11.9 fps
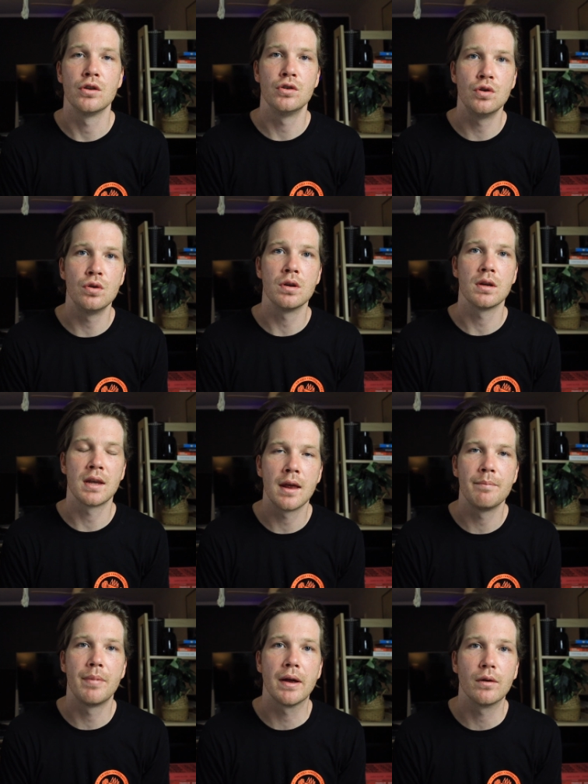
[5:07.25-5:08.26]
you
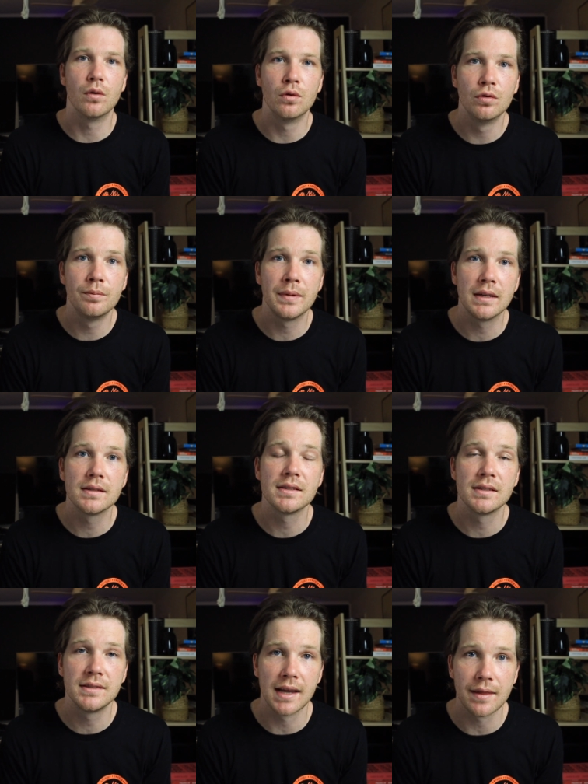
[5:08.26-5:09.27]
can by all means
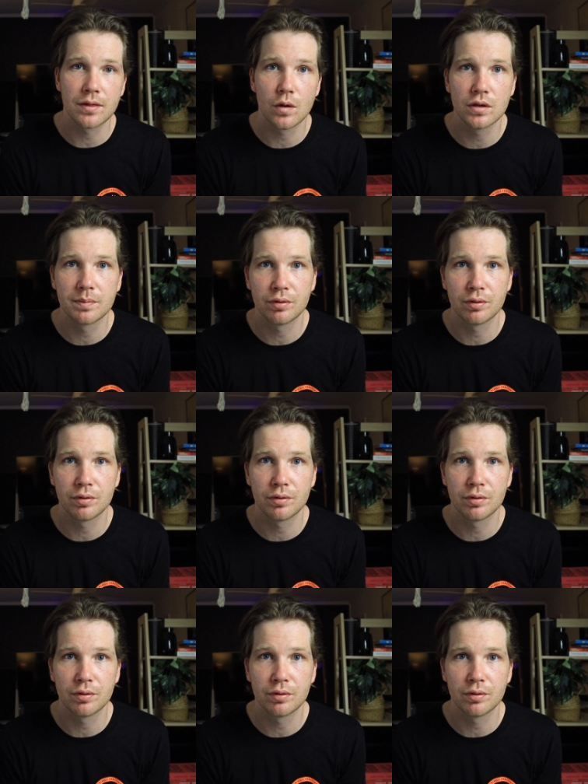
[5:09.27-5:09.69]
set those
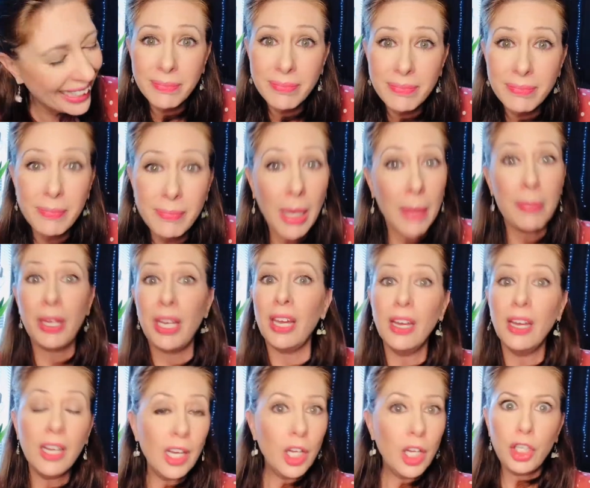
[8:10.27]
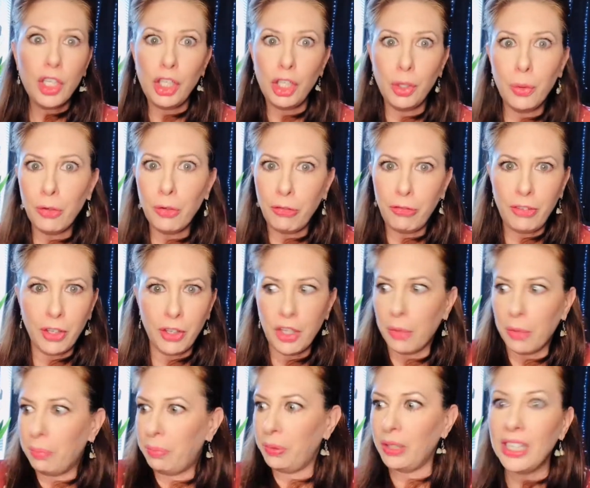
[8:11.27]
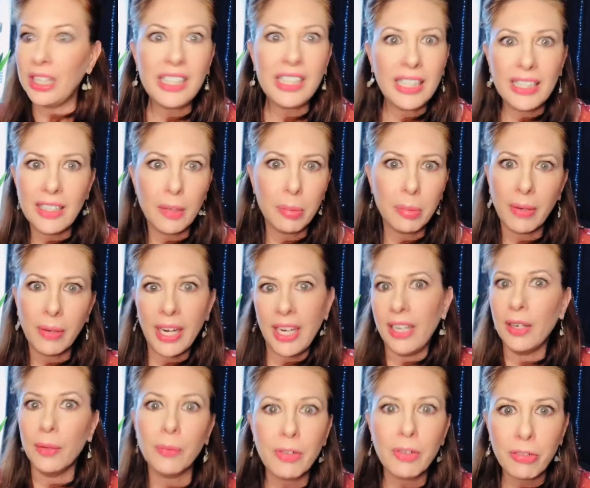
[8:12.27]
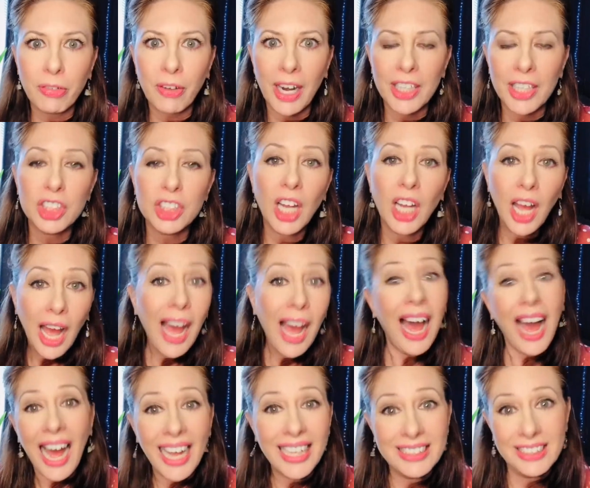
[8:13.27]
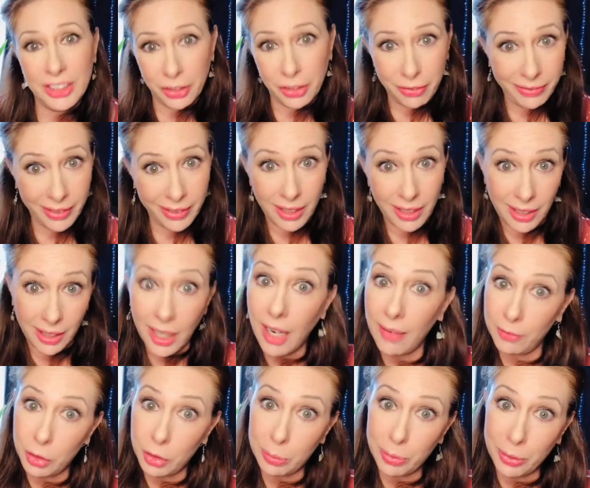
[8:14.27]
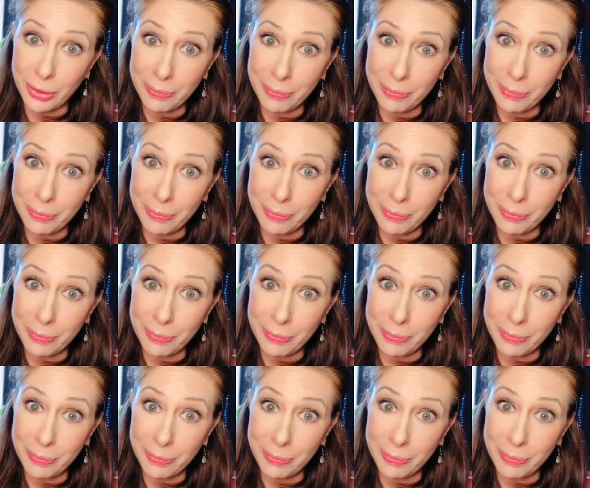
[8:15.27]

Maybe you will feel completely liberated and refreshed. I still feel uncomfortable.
★ ★ ★ ★ ★
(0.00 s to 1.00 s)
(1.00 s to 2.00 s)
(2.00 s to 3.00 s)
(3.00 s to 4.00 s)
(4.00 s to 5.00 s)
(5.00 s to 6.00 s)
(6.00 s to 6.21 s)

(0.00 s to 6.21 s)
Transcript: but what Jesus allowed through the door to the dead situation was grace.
★ ★ ★ ★ ★
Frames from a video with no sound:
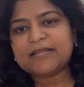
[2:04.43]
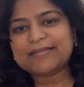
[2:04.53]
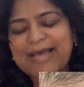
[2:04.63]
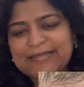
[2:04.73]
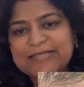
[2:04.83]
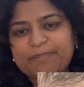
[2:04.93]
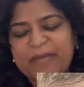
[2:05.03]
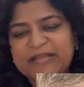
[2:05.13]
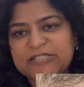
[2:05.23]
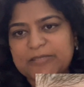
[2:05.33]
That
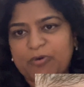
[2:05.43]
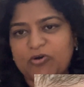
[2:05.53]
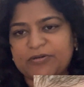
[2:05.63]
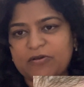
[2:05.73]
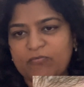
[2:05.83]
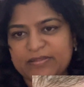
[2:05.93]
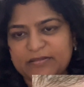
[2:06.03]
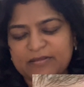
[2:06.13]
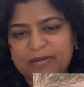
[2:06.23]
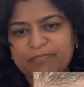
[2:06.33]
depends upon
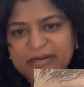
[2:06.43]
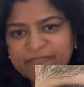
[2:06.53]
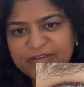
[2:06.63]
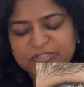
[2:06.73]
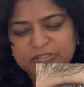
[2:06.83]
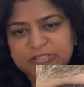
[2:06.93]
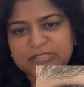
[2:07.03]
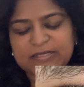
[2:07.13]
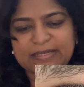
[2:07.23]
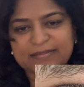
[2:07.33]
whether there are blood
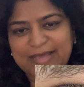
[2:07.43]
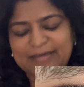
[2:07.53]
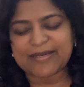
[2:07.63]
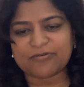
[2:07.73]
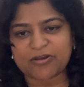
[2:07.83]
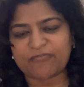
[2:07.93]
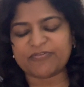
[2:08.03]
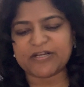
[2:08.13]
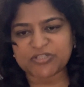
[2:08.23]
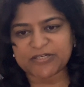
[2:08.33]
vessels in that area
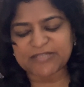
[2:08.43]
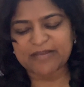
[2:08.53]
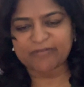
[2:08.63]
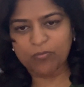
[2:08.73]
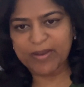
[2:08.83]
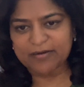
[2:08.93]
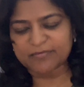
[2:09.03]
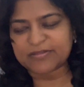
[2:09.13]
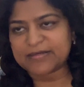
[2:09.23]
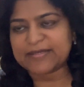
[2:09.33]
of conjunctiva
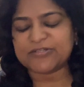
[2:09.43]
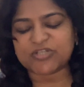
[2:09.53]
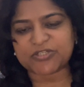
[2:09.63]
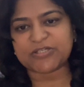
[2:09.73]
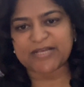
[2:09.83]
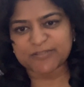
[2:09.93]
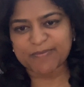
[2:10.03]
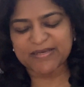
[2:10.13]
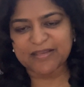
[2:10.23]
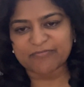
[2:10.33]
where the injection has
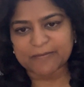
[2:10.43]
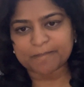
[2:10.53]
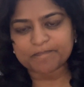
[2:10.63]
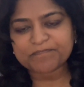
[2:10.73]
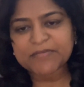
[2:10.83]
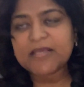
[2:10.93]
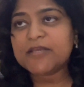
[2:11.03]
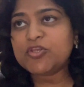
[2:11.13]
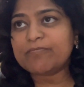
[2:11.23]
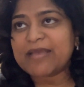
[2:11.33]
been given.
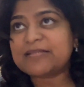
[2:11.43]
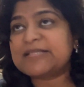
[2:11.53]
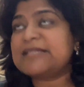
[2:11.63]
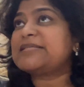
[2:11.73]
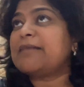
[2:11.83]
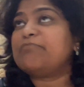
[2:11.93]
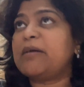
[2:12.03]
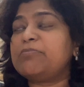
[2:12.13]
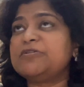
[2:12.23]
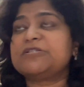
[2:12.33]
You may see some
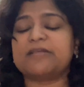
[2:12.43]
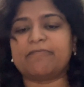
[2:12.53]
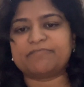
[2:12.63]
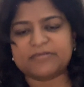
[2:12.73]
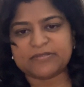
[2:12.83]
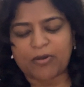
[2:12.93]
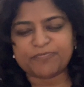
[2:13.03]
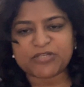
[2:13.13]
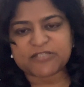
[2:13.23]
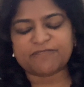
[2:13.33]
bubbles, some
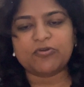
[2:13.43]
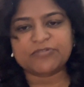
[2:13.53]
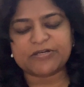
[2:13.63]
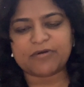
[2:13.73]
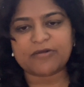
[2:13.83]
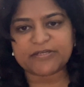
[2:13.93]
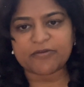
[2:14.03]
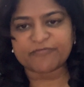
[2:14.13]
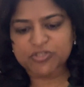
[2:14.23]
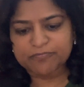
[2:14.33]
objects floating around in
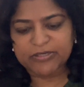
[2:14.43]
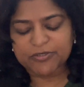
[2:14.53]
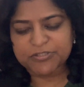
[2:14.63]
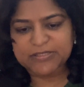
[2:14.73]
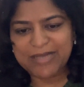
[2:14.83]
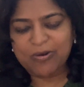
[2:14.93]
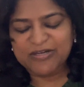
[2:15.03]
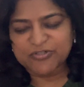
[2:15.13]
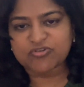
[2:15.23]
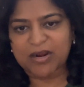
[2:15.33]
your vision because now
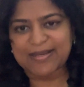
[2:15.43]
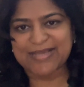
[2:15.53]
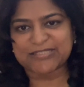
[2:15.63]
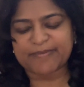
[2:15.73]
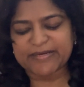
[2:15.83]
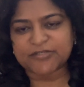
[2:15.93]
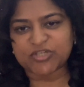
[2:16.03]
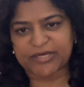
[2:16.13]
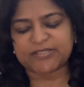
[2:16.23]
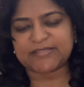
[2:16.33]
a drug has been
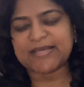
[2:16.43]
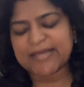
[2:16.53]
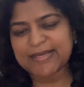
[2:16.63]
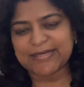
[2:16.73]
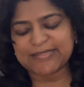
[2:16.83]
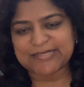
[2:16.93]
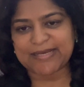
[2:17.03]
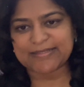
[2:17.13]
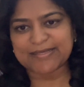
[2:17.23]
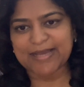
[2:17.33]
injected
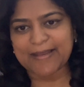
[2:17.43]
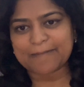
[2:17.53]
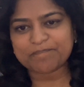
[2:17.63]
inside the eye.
★ ★ ★ ★ ★
**EXERCISE PROMPT:** In the entries above, find the line with "(5.00 s to 6.00 s)" and the line with "Transcript: but what", then restate word for word both of them and every line between, with nothing more.

**RESPONSE:**
(5.00 s to 6.00 s)
(6.00 s to 6.21 s)

(0.00 s to 6.21 s)
Transcript: but what Jesus allowed through the door to the dead situation was grace.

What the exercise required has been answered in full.